Picture retrieved from @HHShkMohd/Twitter
Dubai - The images taken by the probe’s Amal’s Emirates Mars Ultraviolet Spectrometer (EMUS) instrument are revolutionary.
The UAE’s Hope Probe has captured the first global images of Mars’ ‘Discrete Aurora’ - and they are stunning!
His Highness Sheikh Mohammed bin Rashid Al Maktoum, Vice-President and Prime Minister of the UAE and Ruler of Dubai, took to Twitter on Wednesday to announce the discrete aurora phenomenon in Mars’ nightside atmosphere.
Calling it a ‘divine cosmic phenomenon’, he tweeted: “For the first time in human history, the Hope Probe — the first Arab-Islamic probe — captures the phenomenon of the Discrete Aurora on the Red Planet to new horizons for humanity to study this divine cosmic phenomenon.”
The exceptional pictures taken by Al Amal’s EMUS (Emirates Mars Ultraviolet Spectrometer) instrument show an ethereal glow known as the Discrete Aurora, around the Red Planet. Prior images of this phenomenon — at this quality — had only been available as artist’s impressions.
Emirates Mars Mission Science Lead, Hessa Al Matroushi said, “These unique global snapshots of the Discrete Aurora of Mars are the first time such detailed and clear observations have been made globally, as well as across previously unobservable wavelengths. The implications for our understanding of Mars’ atmospheric and magnetospheric science are tremendous, and provide new support to the theory that solar storms are not necessary to drive Mars’ aurora.”

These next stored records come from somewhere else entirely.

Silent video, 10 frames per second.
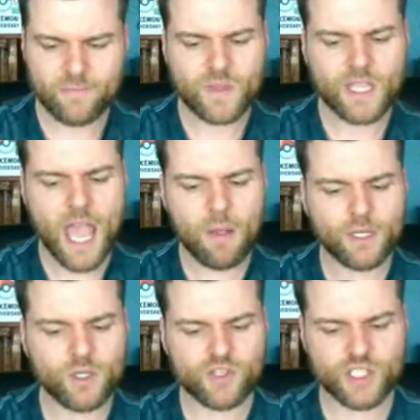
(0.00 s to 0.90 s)
Can we
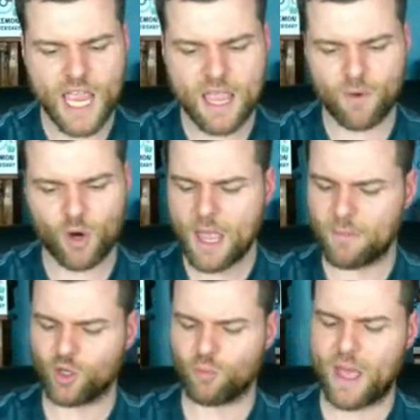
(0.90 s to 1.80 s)
do the same or can
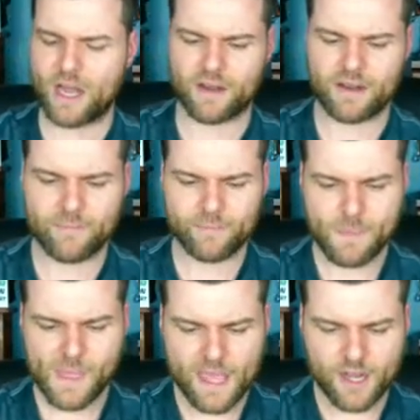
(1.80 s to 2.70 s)
we do better?
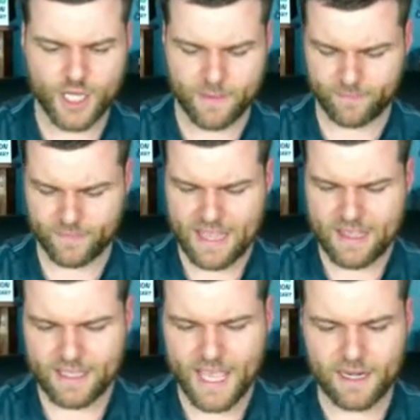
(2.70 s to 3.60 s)
Energy.
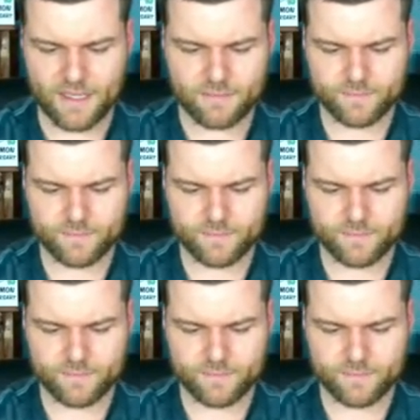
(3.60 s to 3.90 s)
Caitlin.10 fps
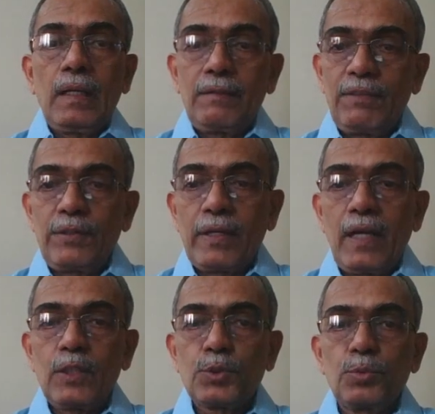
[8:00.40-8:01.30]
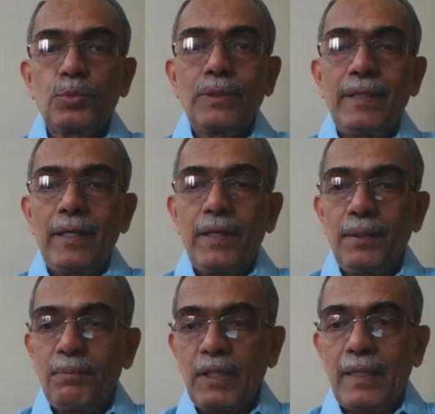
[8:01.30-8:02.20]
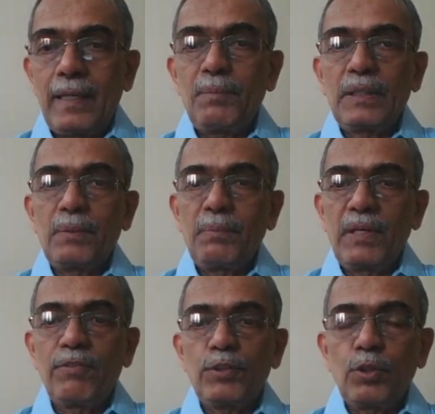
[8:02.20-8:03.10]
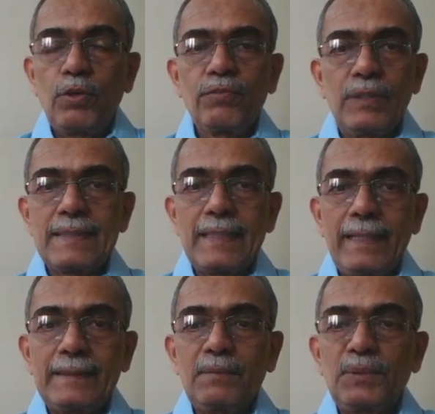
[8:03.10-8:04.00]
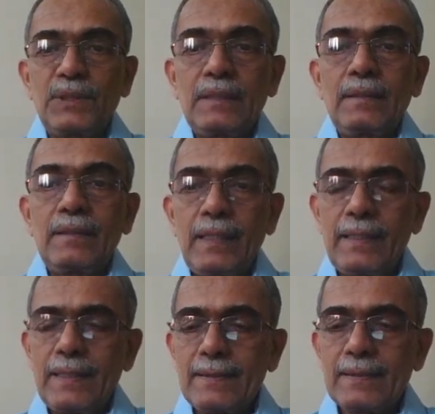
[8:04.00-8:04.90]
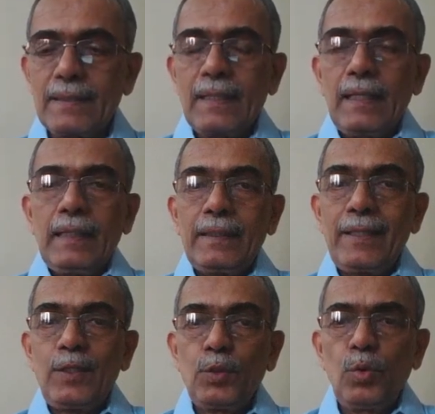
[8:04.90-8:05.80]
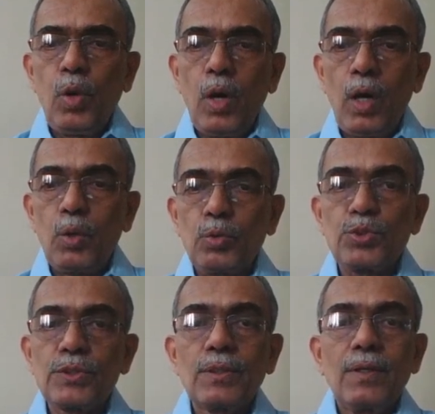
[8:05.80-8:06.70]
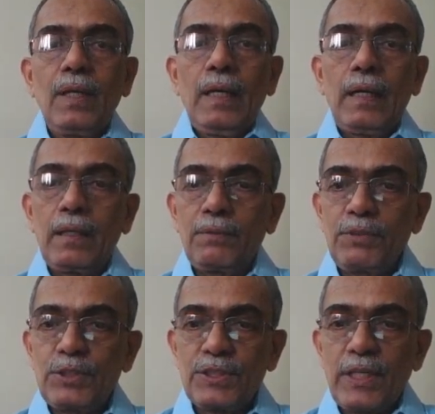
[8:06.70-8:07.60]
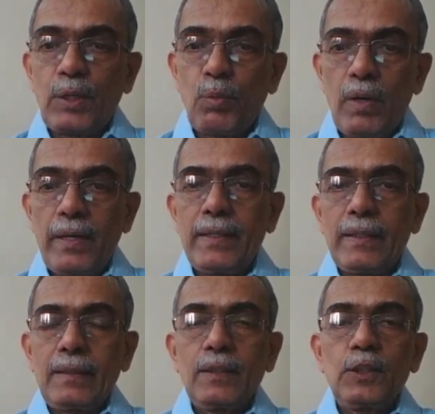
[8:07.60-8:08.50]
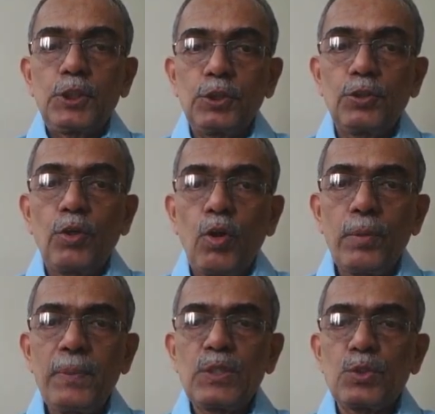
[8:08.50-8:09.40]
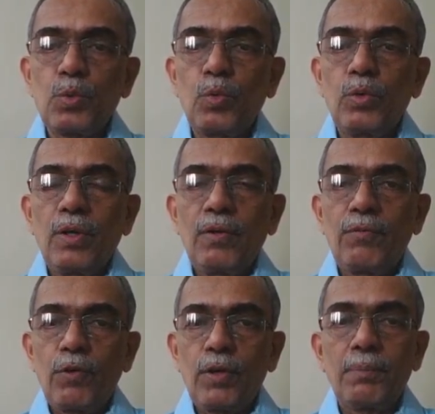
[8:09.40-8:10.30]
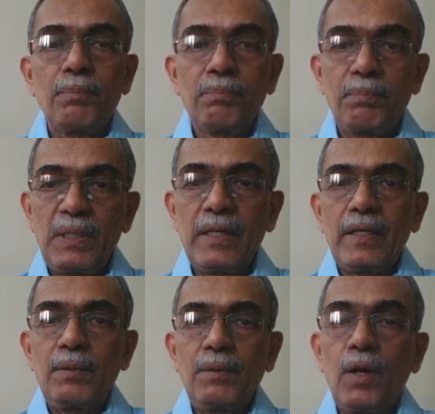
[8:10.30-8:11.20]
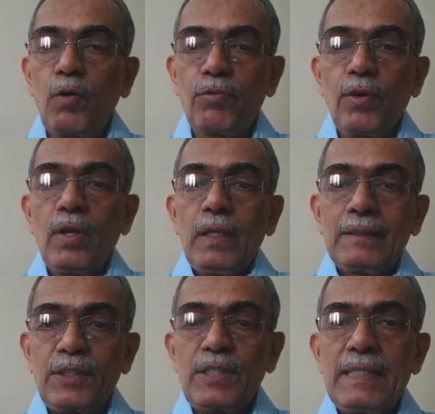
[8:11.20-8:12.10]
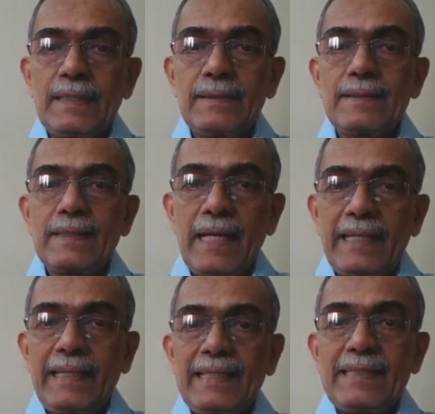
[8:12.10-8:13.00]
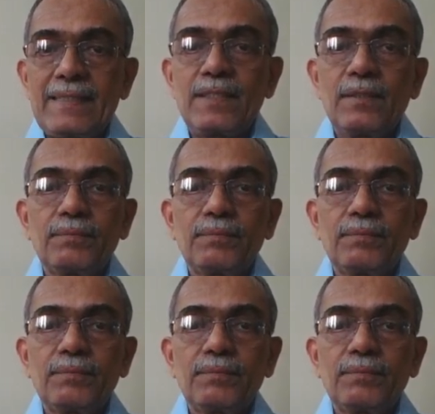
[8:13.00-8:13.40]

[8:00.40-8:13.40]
with regard to the claiming the benefit of this exemption. That is, the new house which is acquired should not be sold for a period of 3 years at least.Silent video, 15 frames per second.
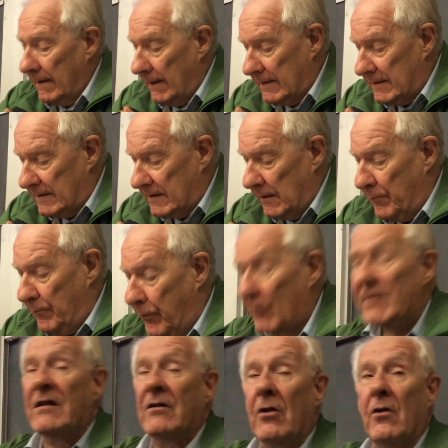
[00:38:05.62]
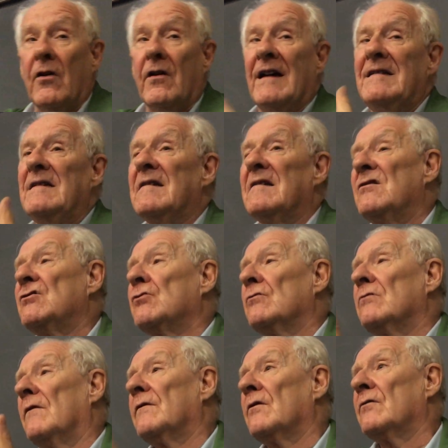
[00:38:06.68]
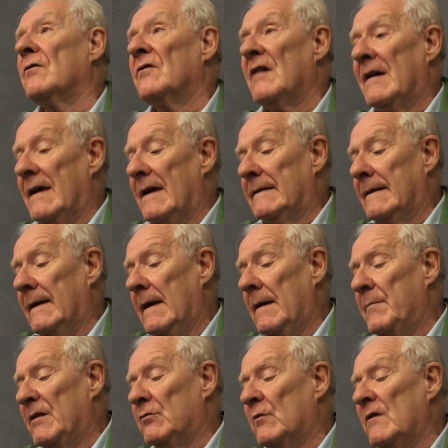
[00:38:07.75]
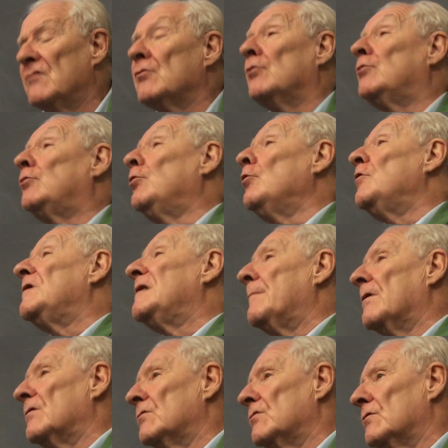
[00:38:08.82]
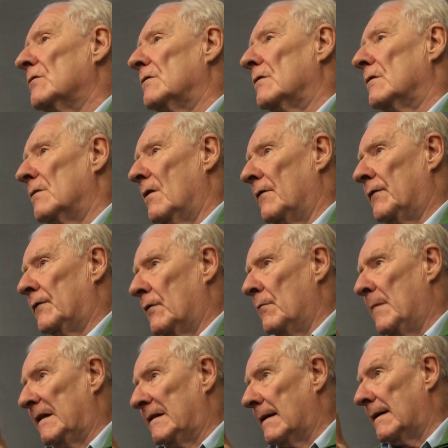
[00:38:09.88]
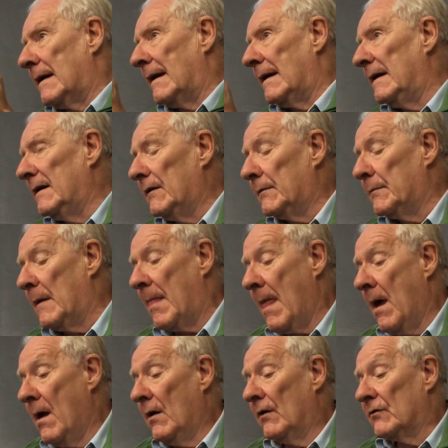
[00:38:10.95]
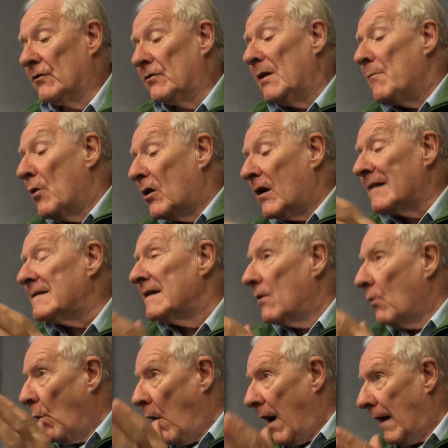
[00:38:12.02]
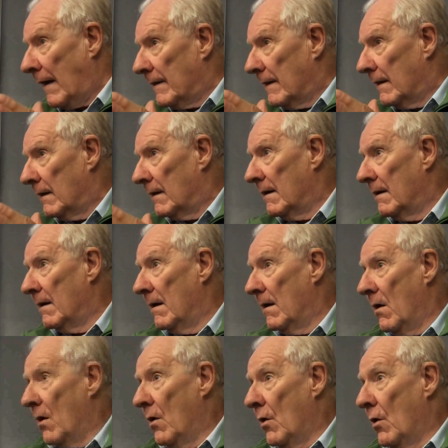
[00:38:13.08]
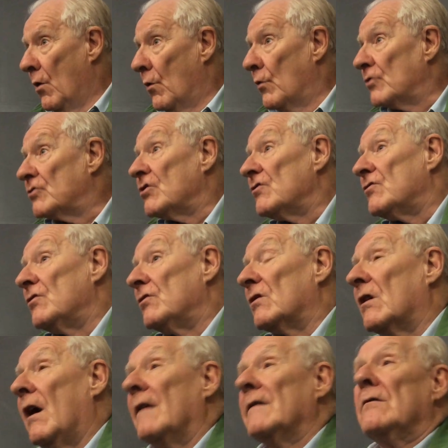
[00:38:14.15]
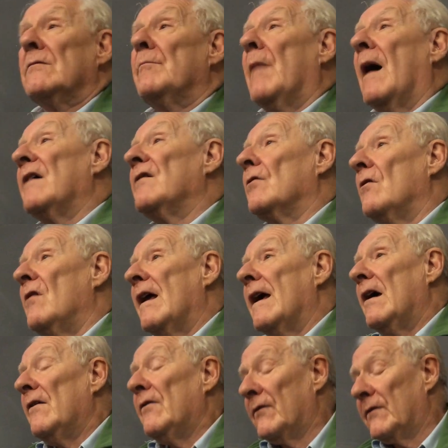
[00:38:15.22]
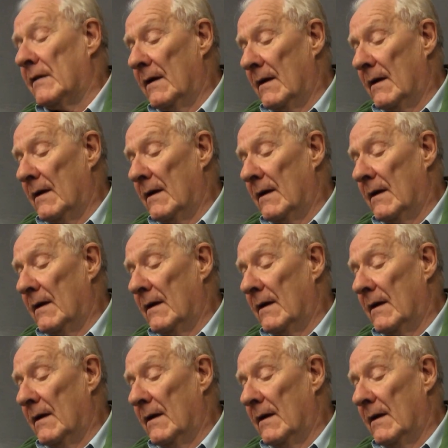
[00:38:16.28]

and the political organization of the society between the two dimensions of the materialism, the democratic one, which is incarnated by the left,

The images are set to have path-breaking implications for human understanding, as scientists comprehend interactions between solar radiation, Mars’ magnetic fields and the planetary atmosphere. The Red Planet’s magnetic fields apparently guide fast electrons from space down into the atmosphere, causing it to shimmer like Earth’s aurora.
This influence of localised magnetic fields is a unique feature of Mars, unlike Earth that does not have a global magnetic field generated by the planet’s core.
The most sensitive ultraviolet instrument to orbit Mars, EMUS is able to image these dynamic auroral events globally at high resolution and across a range of wavelengths, providing an unprecedented window on the interaction of the atmosphere with solar particles.
EMM Deputy Science Lead Justin Deighan, said, “We have totally blown out ten years of study of Mars’ auroras with ten minutes of observations. The data we are capturing confirms the tremendous potential we now have of exploring Mars’ aurora and the interactions between Mars’ magnetic fields, atmosphere and solar particles with a coverage and sensitivity we could only previously dream of. These exciting observations go above and beyond the original science goals of the Emirates Mars Mission.”
Experts explain clear global images of the discrete aurora were elusive until the new observations by EMM. Hessa Al Matroushi later added: “Mars’ aurorae are an area of intense interest to the global scientific community and their study has tremendous potential to challenge, expand and deepen our understanding of Mars’ atmosphere and its interaction with the planet and with solar energies. We were hopeful that EMUS could make a contribution in this area, but we now know with absolute certainty that contribution is going to be ground-breaking.”
The Hope Probe’s journey to Mars coincides with a year of celebrations to mark the UAE’s Golden Jubilee.